傅士仁的額頭又滲出冷汗,但他仍然強撐著道:
“袁公息怒。趙雲已受責罰,貶為文職;張遼非劉使君麾下,使君無權處置。劉使君一片誠意,願與袁公修好,還望袁公明察。”
袁紹霍然站起,指著傅士仁的鼻子罵道:
“明察?我察你娘個頭!”
傅士仁嚇得倒退一步,臉色煞白。
他想起軍師的話。
“放寬心,袁紹絕不敢殺你。”
可是,看這架勢……
“來人!”
袁紹大喝一聲。
“給我把這廝拖出去,斬了!”
門外立刻衝進來兩個甲士,一左一右架住傅士仁。
傅士仁雙腿發軟,幾乎站立不住。
他張了張嘴,想說什麼,卻發現喉嚨乾澀得發不出聲音。
“軍師說過,放寬心,袁紹不會殺自己。”
傅士仁心裡默唸,試圖恢複冷靜。
突然,有軍士急報:
“報,主公,從南皮來的急信。
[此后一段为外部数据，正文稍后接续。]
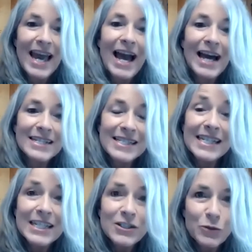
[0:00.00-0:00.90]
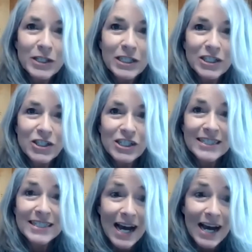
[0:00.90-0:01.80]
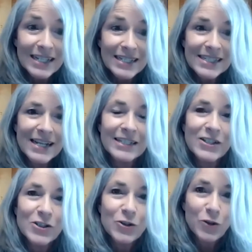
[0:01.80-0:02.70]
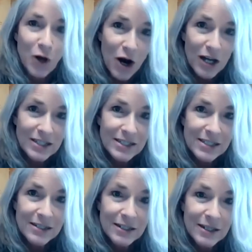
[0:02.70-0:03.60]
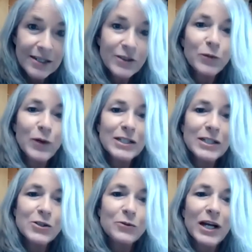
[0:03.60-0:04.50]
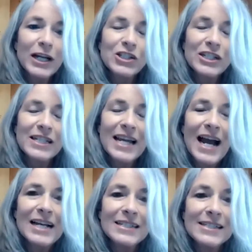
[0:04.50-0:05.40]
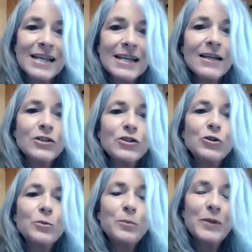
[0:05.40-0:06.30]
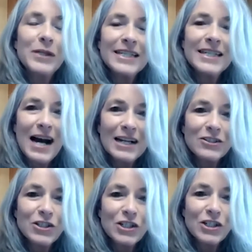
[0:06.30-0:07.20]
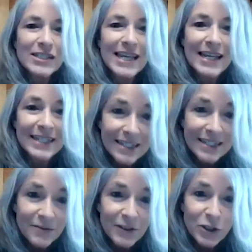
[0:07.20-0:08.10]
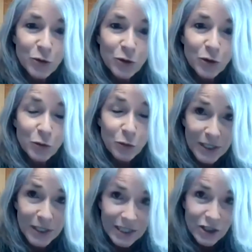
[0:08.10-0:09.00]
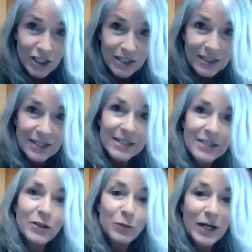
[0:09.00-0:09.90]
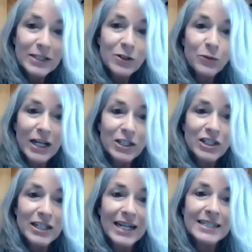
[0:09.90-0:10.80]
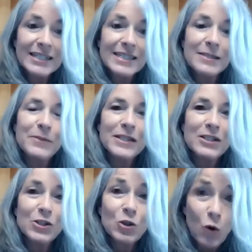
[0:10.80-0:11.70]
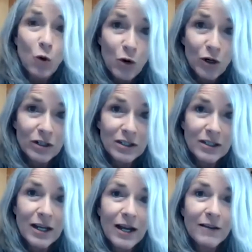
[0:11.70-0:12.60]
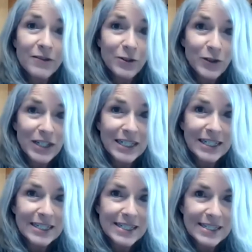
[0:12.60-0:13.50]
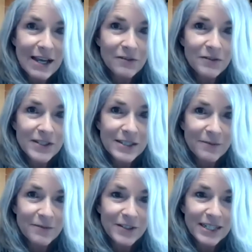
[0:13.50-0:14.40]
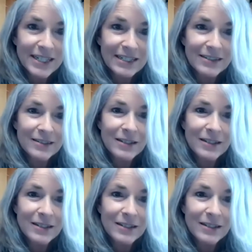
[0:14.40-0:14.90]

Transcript: As each religion dies on its cross, the resurrection has to be not just that individual religion. The resurrection has to be the score of the unique self-symphony.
”
傅士仁心頭一跳。
公孫瓚也來信了?
會說什麼?
還有,怎麼公孫瓚不安排信使?
大將軍府正堂。
袁紹接過竹筒,拆開火漆,抽出裡麵的帛書。
信很短,隻有寥寥數行:
“渤海郡者,本初讓與舍弟公孫範之印綬,範今已轉交於瓚。瓚既領渤海,當守土有責。
本初若遣一兵一卒入境,瓚必舉幽燕之眾,與君周旋。
慎之,勿悔。勿謂言之不預也!”
落款是“公孫瓚”。
袁紹看完信,臉色先是鐵青,然後漲紅,最後變得慘白。
他握著帛書的手在微微發抖。
公孫瓚!
欺人太甚!
這渤海郡,原本是他為了公孫瓚孤軍深入的誘餌。
結果呢?
他大敗公孫瓚後,糧草被燒,十天半月之內無力北上。
公孫瓚這狗東西居然直接派人入駐南皮,如今倒好,成了他公孫瓚的領地了!
“主公?”
沮授見袁紹神色不對,試探著喚了一聲。
袁紹沒有說話,隻是把帛書遞給他。
沮授接過一看,眉頭緊鎖。
其他幾人圍過來,傳看了一遍,一個個麵色各異。
逢紀冷笑一聲:
“公孫瓚這是趁火打劫。”
郭圖搖頭道:
“渤海本就是咱們讓出去的,如今人家占了,名正言順,當初是誰出的餿主意。”
沮授沉聲道:
“公孫瓚不足為慮,真正可慮的是劉備。渤海、平原,兩郡一夾,樂陵已成孤郡。若公孫瓚或者劉備再取樂陵……”
袁紹猛地抬起頭。
樂陵!
對,樂陵!
完了!
偷雞不成蝕把米,這等於賠了兩郡之地。